> [AIM OF THE EXERCISE]: Retype all entries exactly as they stand, excluding pictures.

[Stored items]
Start of Block

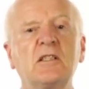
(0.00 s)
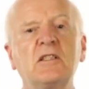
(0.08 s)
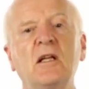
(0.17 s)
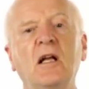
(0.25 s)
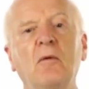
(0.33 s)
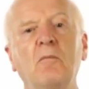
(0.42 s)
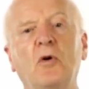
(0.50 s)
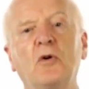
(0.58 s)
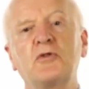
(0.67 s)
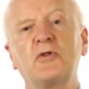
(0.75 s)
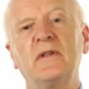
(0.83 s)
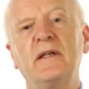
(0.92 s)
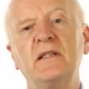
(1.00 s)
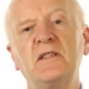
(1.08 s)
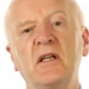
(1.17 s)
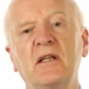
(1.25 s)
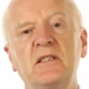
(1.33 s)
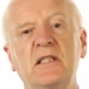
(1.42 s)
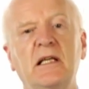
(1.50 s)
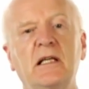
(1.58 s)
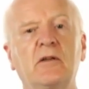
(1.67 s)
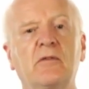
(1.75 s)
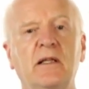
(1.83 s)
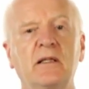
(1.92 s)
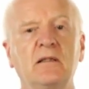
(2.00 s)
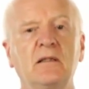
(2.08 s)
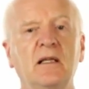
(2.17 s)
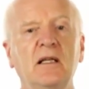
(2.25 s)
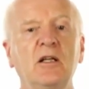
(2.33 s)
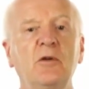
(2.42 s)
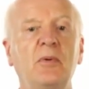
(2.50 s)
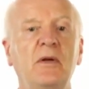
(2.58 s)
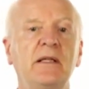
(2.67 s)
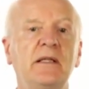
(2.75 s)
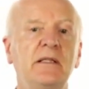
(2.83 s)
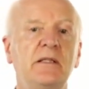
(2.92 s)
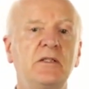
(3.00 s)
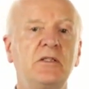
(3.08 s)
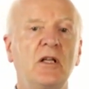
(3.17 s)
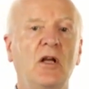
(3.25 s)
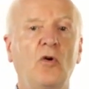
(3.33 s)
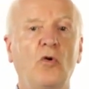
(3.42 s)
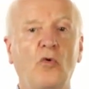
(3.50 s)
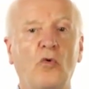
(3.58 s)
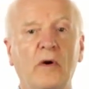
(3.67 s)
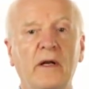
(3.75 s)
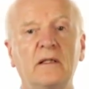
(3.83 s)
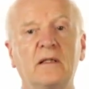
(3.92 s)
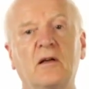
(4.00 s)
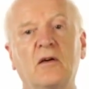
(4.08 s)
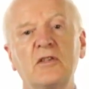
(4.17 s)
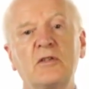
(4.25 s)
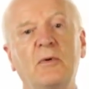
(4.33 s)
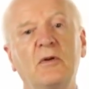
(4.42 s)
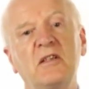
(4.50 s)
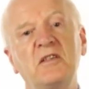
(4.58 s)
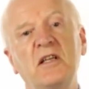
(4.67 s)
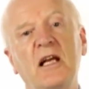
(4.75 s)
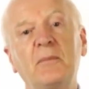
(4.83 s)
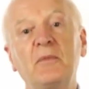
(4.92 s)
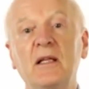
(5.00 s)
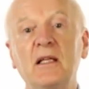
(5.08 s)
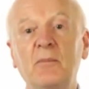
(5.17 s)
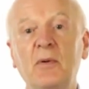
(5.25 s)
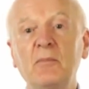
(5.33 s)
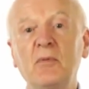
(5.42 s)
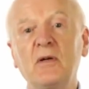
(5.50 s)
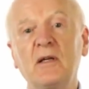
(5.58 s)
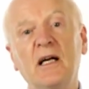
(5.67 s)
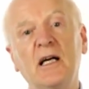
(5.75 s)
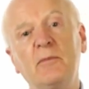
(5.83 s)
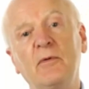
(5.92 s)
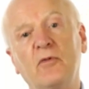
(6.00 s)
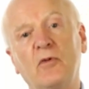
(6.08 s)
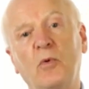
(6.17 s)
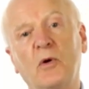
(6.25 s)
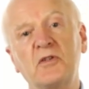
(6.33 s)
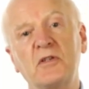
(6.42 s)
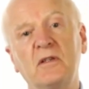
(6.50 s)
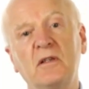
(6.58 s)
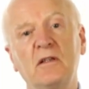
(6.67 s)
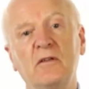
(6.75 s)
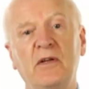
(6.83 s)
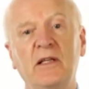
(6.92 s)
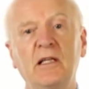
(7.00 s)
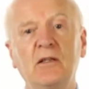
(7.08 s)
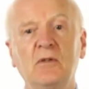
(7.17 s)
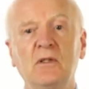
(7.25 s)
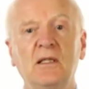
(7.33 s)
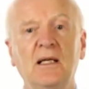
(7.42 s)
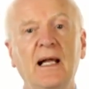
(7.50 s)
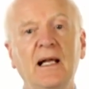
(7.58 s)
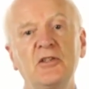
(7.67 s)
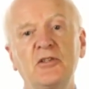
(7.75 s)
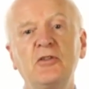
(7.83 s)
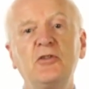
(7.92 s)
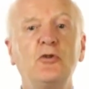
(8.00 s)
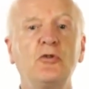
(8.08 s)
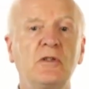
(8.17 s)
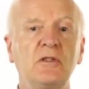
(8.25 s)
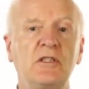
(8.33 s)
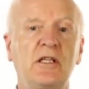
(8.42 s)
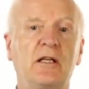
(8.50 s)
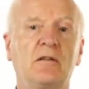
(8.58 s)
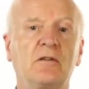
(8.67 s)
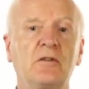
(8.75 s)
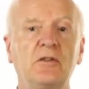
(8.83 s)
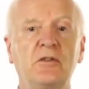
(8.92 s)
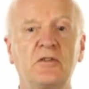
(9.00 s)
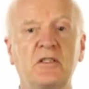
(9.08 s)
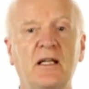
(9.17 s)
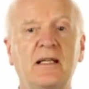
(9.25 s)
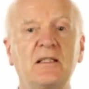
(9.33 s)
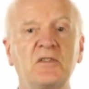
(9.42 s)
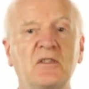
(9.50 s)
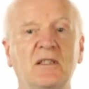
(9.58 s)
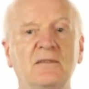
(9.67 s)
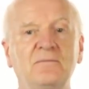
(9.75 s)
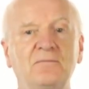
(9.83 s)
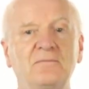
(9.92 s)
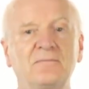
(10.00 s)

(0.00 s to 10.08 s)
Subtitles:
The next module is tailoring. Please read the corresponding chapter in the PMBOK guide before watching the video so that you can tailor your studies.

End of Block

> [OUTPUT]:
(0.00 s)
(0.08 s)
(0.17 s)
(0.25 s)
(0.33 s)
(0.42 s)
(0.50 s)
(0.58 s)
(0.67 s)
(0.75 s)
(0.83 s)
(0.92 s)
(1.00 s)
(1.08 s)
(1.17 s)
(1.25 s)
(1.33 s)
(1.42 s)
(1.50 s)
(1.58 s)
(1.67 s)
(1.75 s)
(1.83 s)
(1.92 s)
(2.00 s)
(2.08 s)
(2.17 s)
(2.25 s)
(2.33 s)
(2.42 s)
(2.50 s)
(2.58 s)
(2.67 s)
(2.75 s)
(2.83 s)
(2.92 s)
(3.00 s)
(3.08 s)
(3.17 s)
(3.25 s)
(3.33 s)
(3.42 s)
(3.50 s)
(3.58 s)
(3.67 s)
(3.75 s)
(3.83 s)
(3.92 s)
(4.00 s)
(4.08 s)
(4.17 s)
(4.25 s)
(4.33 s)
(4.42 s)
(4.50 s)
(4.58 s)
(4.67 s)
(4.75 s)
(4.83 s)
(4.92 s)
(5.00 s)
(5.08 s)
(5.17 s)
(5.25 s)
(5.33 s)
(5.42 s)
(5.50 s)
(5.58 s)
(5.67 s)
(5.75 s)
(5.83 s)
(5.92 s)
(6.00 s)
(6.08 s)
(6.17 s)
(6.25 s)
(6.33 s)
(6.42 s)
(6.50 s)
(6.58 s)
(6.67 s)
(6.75 s)
(6.83 s)
(6.92 s)
(7.00 s)
(7.08 s)
(7.17 s)
(7.25 s)
(7.33 s)
(7.42 s)
(7.50 s)
(7.58 s)
(7.67 s)
(7.75 s)
(7.83 s)
(7.92 s)
(8.00 s)
(8.08 s)
(8.17 s)
(8.25 s)
(8.33 s)
(8.42 s)
(8.50 s)
(8.58 s)
(8.67 s)
(8.75 s)
(8.83 s)
(8.92 s)
(9.00 s)
(9.08 s)
(9.17 s)
(9.25 s)
(9.33 s)
(9.42 s)
(9.50 s)
(9.58 s)
(9.67 s)
(9.75 s)
(9.83 s)
(9.92 s)
(10.00 s)

(0.00 s to 10.08 s)
Subtitles:
The next module is tailoring. Please read the corresponding chapter in the PMBOK guide before watching the video so that you can tailor your studies.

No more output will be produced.